Skip every picture and copy only the lines from the one containing "(2131.60 s to 2132.60 s)" to the final line of the records below.

** Opening EXERCISE INPUT block **

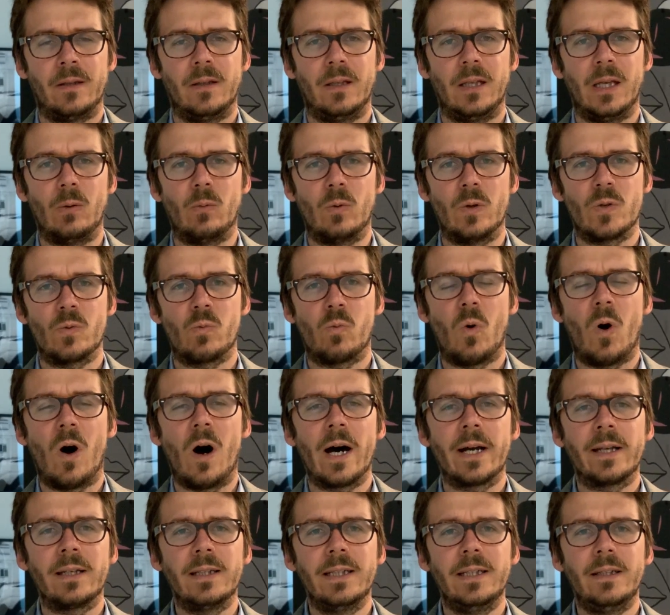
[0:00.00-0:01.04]
It was
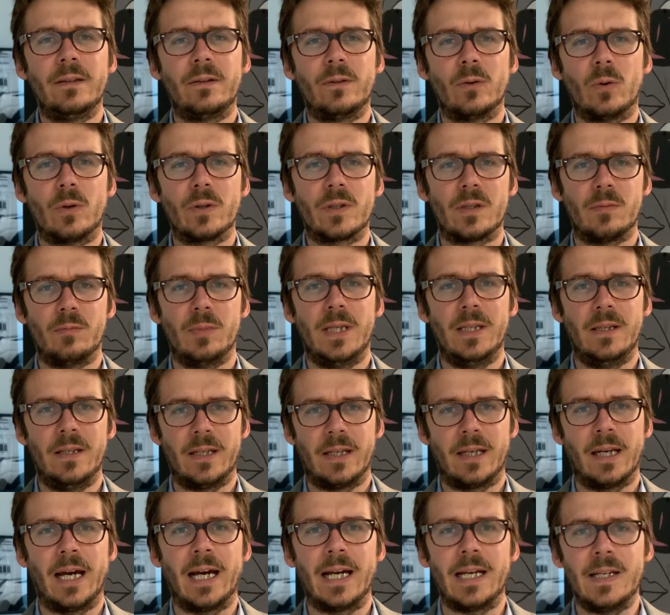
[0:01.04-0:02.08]
widely thought to be the
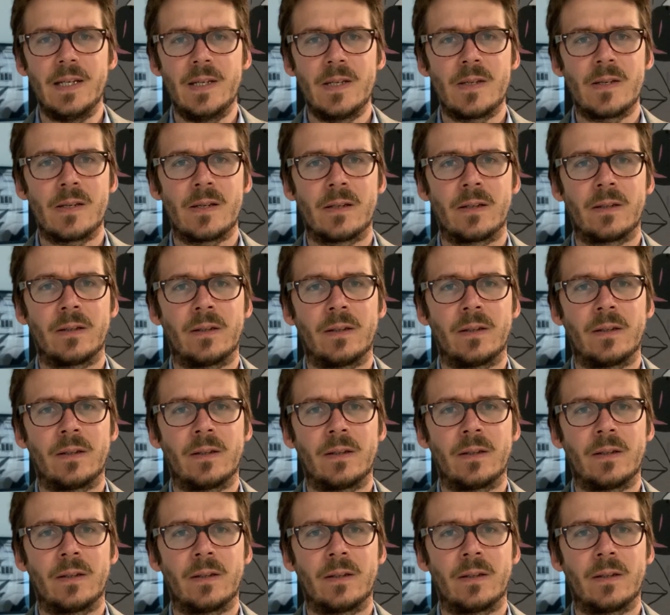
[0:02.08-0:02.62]
case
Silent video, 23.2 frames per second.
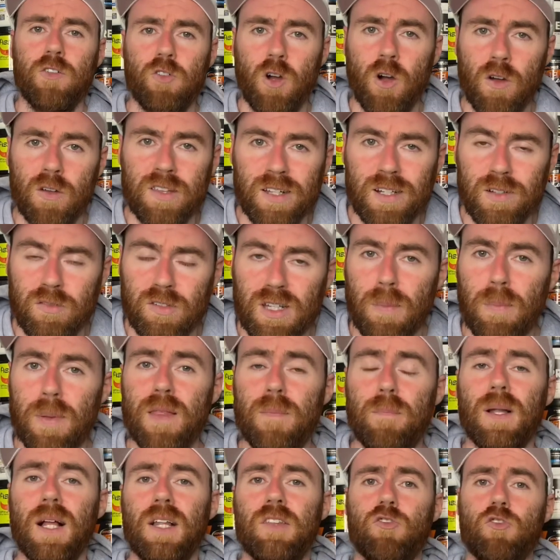oxide levels up in the
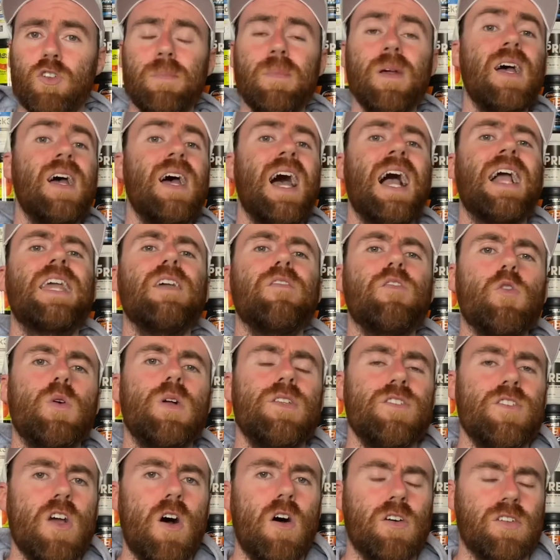bloodstream and give you a
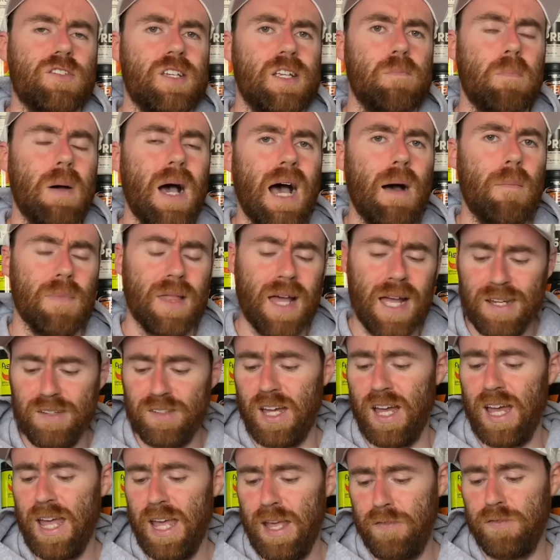nasty pump. That is a
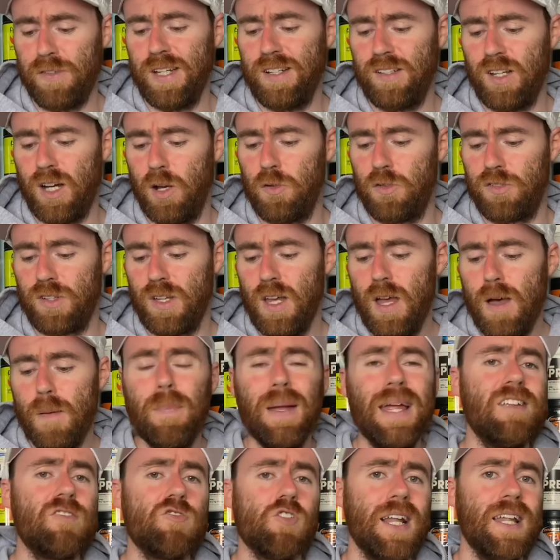hefty dose.
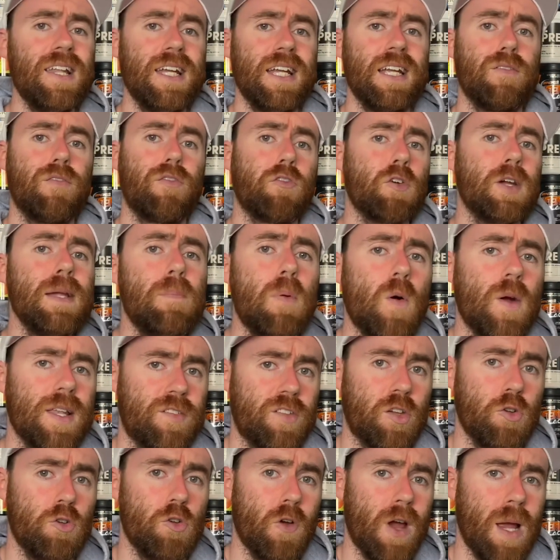Beta-alanine,
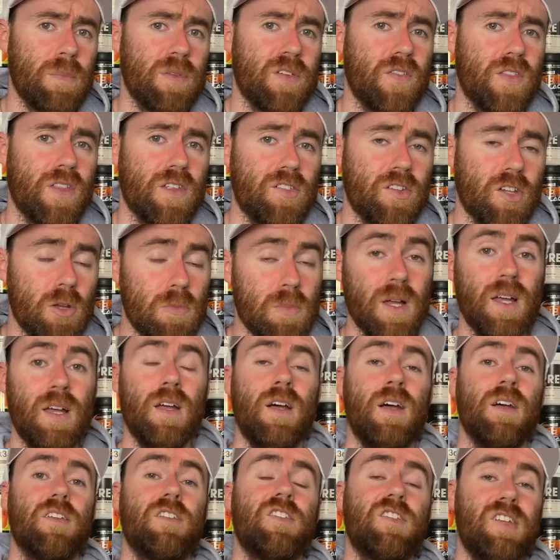3.2 grams for the scoop.
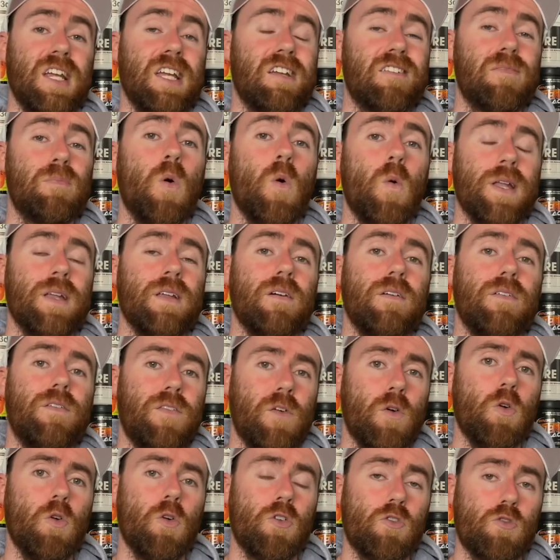
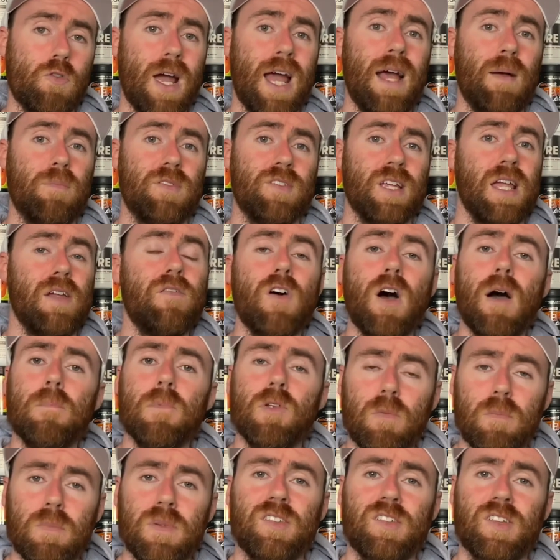6.4 grams, if I'm not
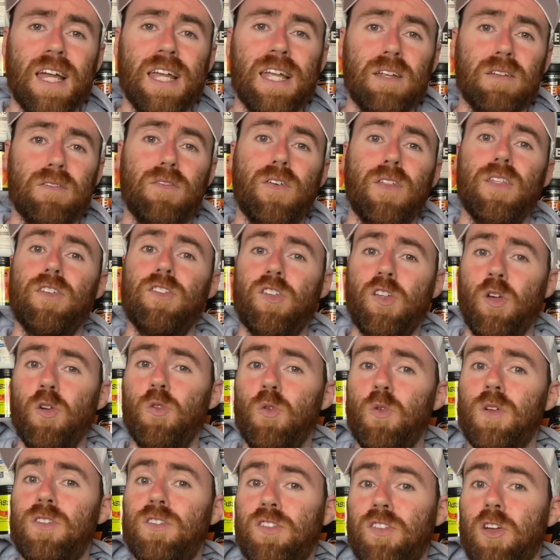mistaken, for the 2
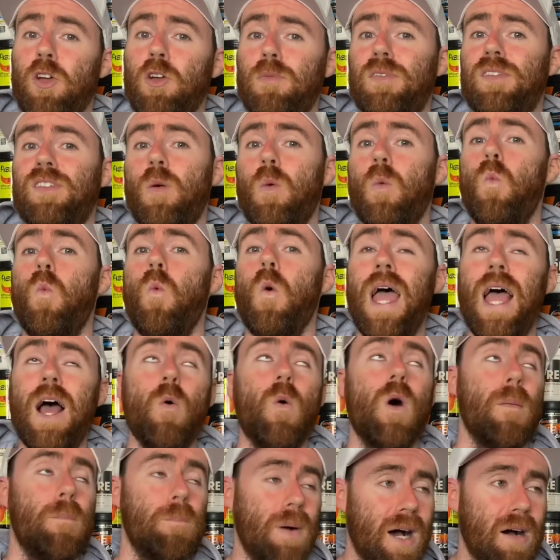scoops. So well
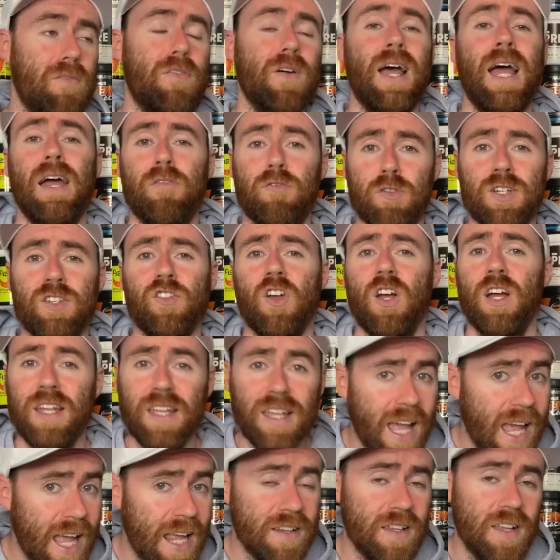above average
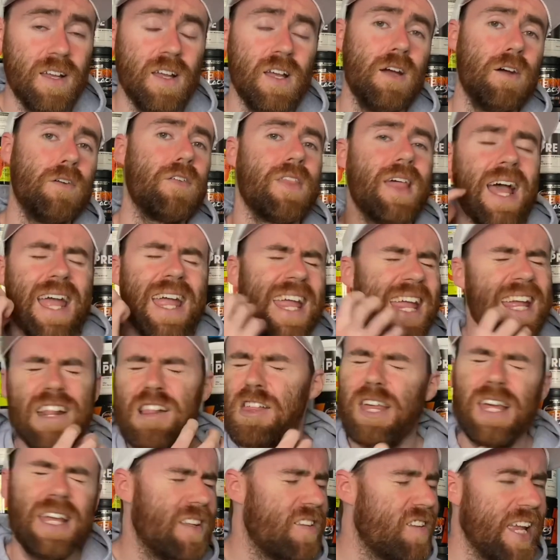again for that
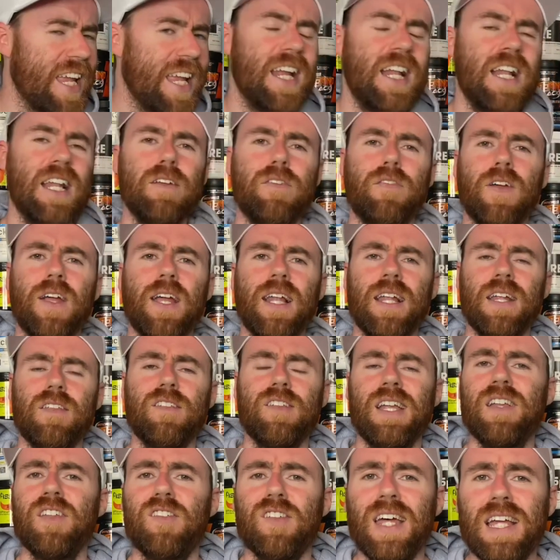itchy, tingly feeling
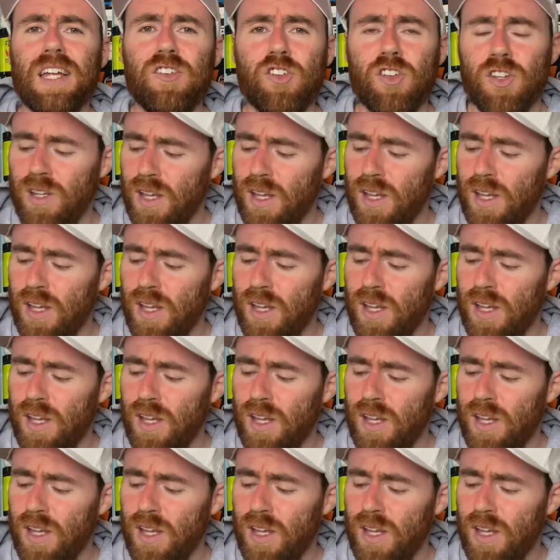sensation.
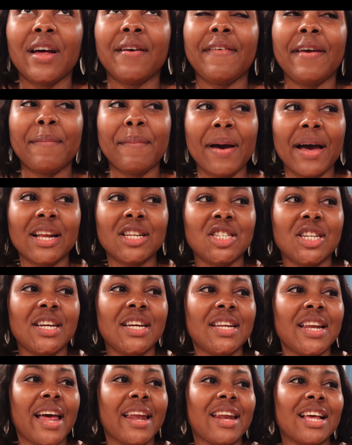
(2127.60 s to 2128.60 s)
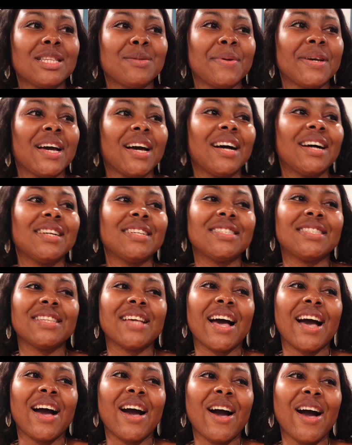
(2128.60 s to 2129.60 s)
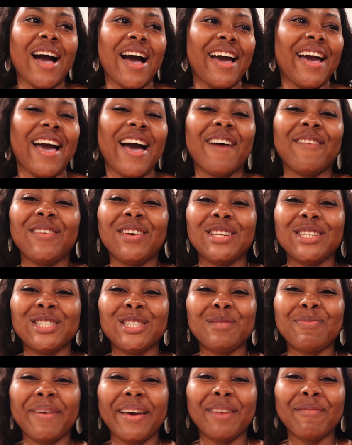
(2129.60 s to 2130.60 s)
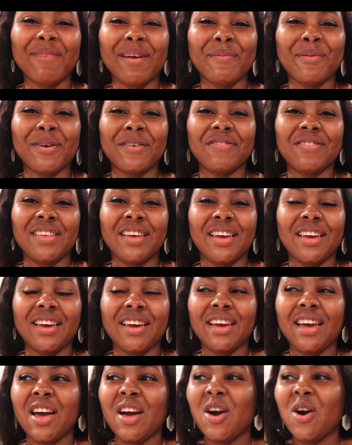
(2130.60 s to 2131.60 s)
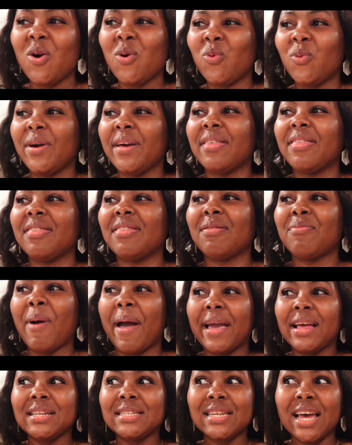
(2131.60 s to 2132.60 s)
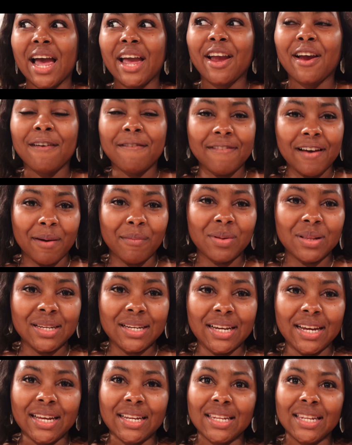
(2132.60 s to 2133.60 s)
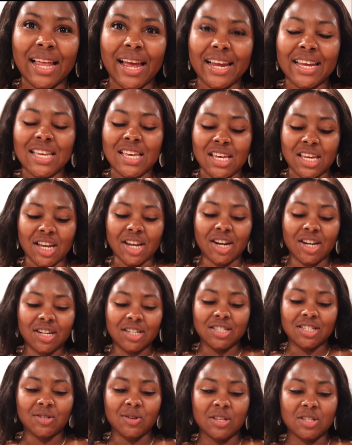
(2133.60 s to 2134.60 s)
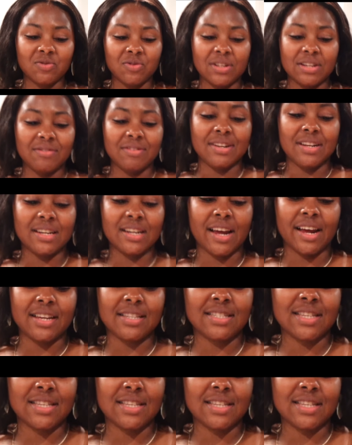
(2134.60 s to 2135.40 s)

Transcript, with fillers: have imagined, and that's because I haven't spent my birthday with my entire family in like years, so it's really, really nice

** Closing EXERCISE INPUT block **

RESPONSE TO THIS TASK:
(2131.60 s to 2132.60 s)
(2132.60 s to 2133.60 s)
(2133.60 s to 2134.60 s)
(2134.60 s to 2135.40 s)

Transcript, with fillers: have imagined, and that's because I haven't spent my birthday with my entire family in like years, so it's really, really nice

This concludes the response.